Retype the entries below exactly, dropping the images.

[Data extracted from a collection]
────

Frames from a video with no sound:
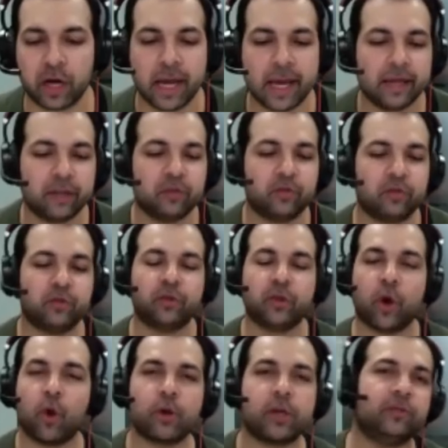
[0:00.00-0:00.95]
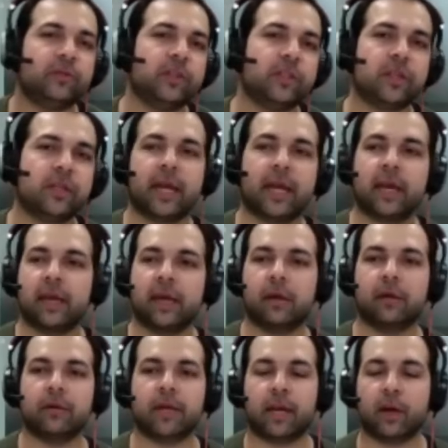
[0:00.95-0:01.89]
It's so easy to get
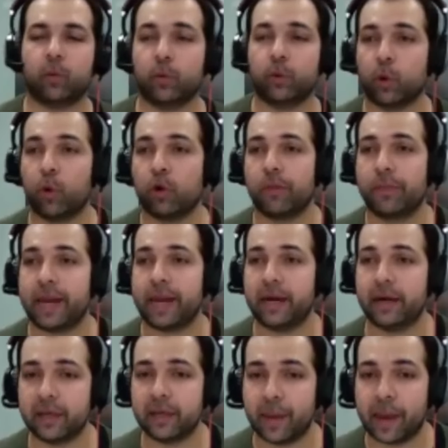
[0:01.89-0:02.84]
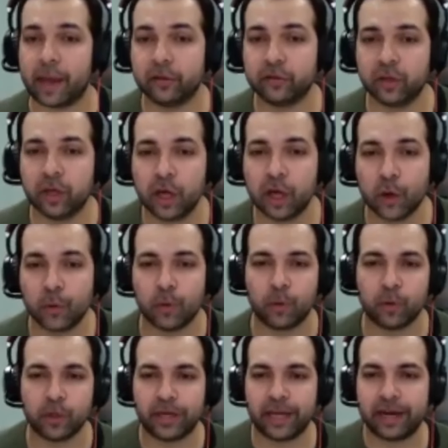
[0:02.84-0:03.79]
inundated with automated emails, but
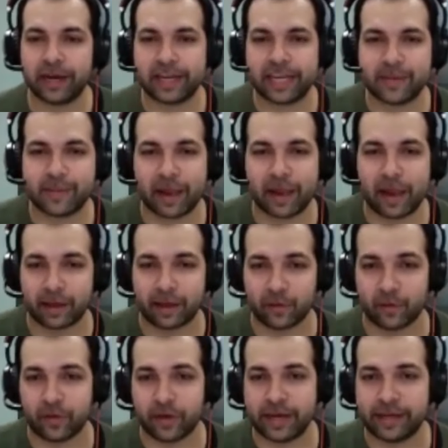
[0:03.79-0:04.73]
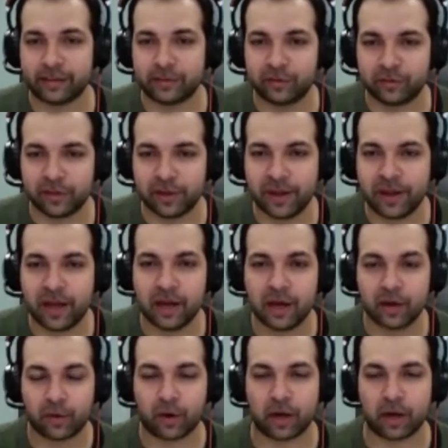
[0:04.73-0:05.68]
when you get an email like this,
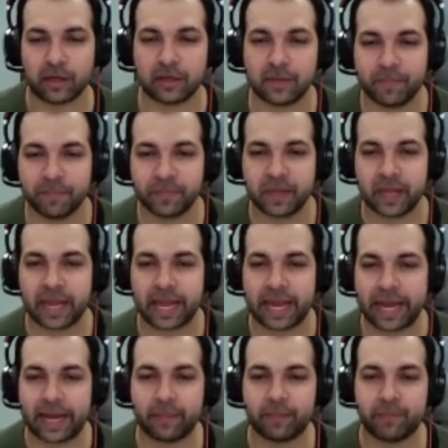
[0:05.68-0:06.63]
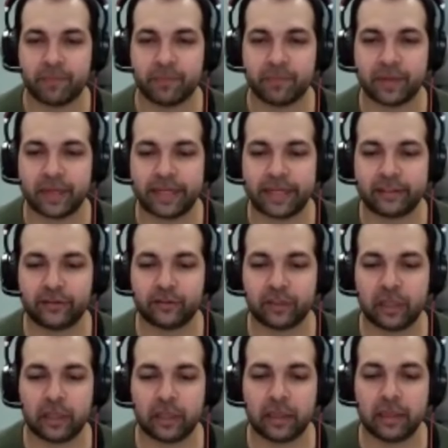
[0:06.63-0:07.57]
right, it's a
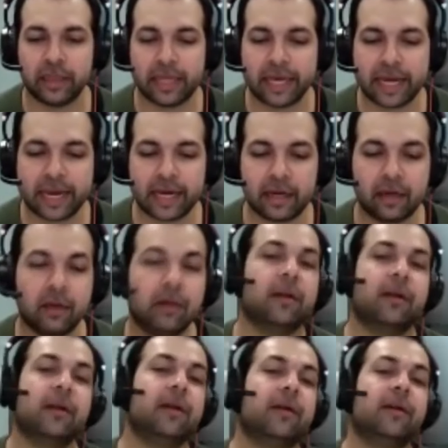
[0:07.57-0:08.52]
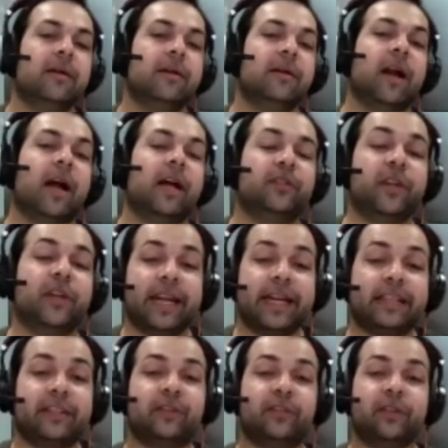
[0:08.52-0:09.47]
little, I'd say
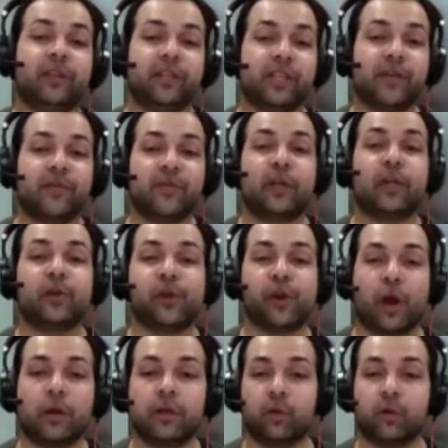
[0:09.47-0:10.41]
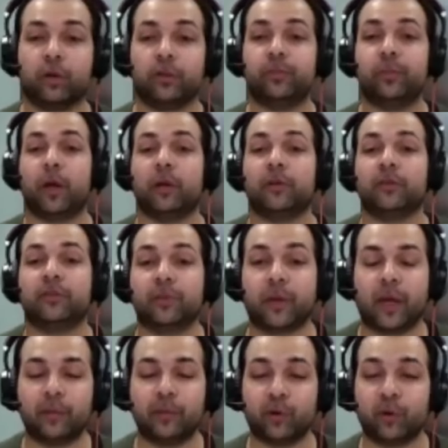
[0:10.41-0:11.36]
it's difficult not to respond
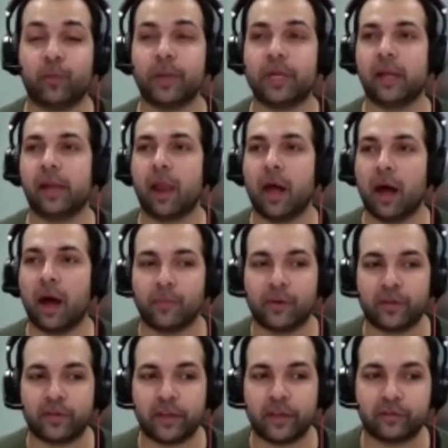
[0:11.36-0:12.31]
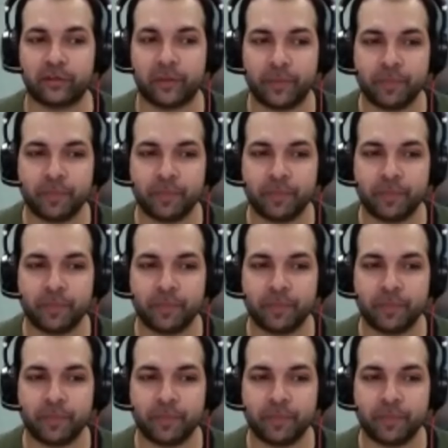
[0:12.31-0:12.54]
sometimes or be alarmed at this,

────

* [EXERCISE RESPONSE]
Frames from a video with no sound:
[0:00.00-0:00.95]
[0:00.95-0:01.89]
It's so easy to get
[0:01.89-0:02.84]
[0:02.84-0:03.79]
inundated with automated emails, but
[0:03.79-0:04.73]
[0:04.73-0:05.68]
when you get an email like this,
[0:05.68-0:06.63]
[0:06.63-0:07.57]
right, it's a
[0:07.57-0:08.52]
[0:08.52-0:09.47]
little, I'd say
[0:09.47-0:10.41]
[0:10.41-0:11.36]
it's difficult not to respond
[0:11.36-0:12.31]
[0:12.31-0:12.54]
sometimes or be alarmed at this,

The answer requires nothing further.